まず前提:オンラインの「匿名性」とは何か
「匿名性」は、誰かがあなたの通信や行動を結び付けて特定できない状態に近いほど高いと考えられます。ただし現実には、通信の観測・記録・端末情報・サービス側の識別など、複数の経路で情報がつながり得ます。したがって、守れる範囲は“何を、どこまで見られる可能性があるか”に依存します。
ディープパケットインスペクション(DPI)がプライバシーに関わる理由
DPI(Deep Packet Inspection)は、通信を通過しながらデータの中身を(ある程度の範囲で)分析し、トラフィックの性質や内容を推定・分類するために使われることがあります。この分析によって、通信の種類やパターンが分かりやすくなったり、一定の情報が読み取られたりする可能性があります。

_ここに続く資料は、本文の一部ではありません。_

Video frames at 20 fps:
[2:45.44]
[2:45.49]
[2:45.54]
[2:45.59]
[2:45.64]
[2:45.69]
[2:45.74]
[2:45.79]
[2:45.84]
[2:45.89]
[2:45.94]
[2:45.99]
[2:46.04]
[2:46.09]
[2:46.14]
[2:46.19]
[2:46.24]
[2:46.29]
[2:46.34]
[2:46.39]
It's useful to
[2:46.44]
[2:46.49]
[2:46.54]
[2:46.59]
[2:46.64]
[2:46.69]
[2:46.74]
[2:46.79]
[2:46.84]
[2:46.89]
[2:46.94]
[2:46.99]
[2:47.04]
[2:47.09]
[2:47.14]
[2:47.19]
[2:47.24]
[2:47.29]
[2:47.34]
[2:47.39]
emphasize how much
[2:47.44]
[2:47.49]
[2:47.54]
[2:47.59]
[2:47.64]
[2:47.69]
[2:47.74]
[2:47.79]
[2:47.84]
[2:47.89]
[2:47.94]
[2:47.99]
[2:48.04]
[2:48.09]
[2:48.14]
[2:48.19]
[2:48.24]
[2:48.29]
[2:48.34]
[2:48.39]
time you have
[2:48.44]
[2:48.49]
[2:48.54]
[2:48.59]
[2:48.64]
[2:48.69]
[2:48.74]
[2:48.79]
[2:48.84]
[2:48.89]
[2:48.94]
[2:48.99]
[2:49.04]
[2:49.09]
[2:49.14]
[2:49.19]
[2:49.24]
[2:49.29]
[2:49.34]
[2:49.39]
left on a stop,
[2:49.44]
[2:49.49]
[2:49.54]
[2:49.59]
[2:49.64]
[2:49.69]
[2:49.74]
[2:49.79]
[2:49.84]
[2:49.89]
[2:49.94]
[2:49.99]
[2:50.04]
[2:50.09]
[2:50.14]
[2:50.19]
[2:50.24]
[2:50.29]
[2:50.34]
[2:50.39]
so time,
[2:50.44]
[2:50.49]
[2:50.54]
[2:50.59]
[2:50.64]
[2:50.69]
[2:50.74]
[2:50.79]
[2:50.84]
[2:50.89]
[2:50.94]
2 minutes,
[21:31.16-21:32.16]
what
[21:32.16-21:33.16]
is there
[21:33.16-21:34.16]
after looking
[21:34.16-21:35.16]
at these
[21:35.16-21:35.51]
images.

重要なのは、DPIが「どの通信で、どこまで、何を特定できるか」は一律ではない点です。暗号化の程度、プロトコル、実装、観測できる位置によって結果が変わります。そのためDPIは“必ず個人が特定される魔法”ではありませんが、プライバシーが弱まり得る要因になり得ます。
VPNが個人情報の保護に役立つ基本的な考え方
VPN(Virtual Private Network)は、端末とVPNサーバーの間の通信を暗号化してトンネル化することで、経路上の観測者が通信内容の判別をしにくくします。ここでのポイントは、暗号化により「中身(どのサービスに何をしているか等を推測する手がかり)」がそのまま見えにくくなることです。
その結果、DPIのように通信内容の分析をしようとする仕組みでも、少なくとも暗号化された区間では、分析の材料が減ります。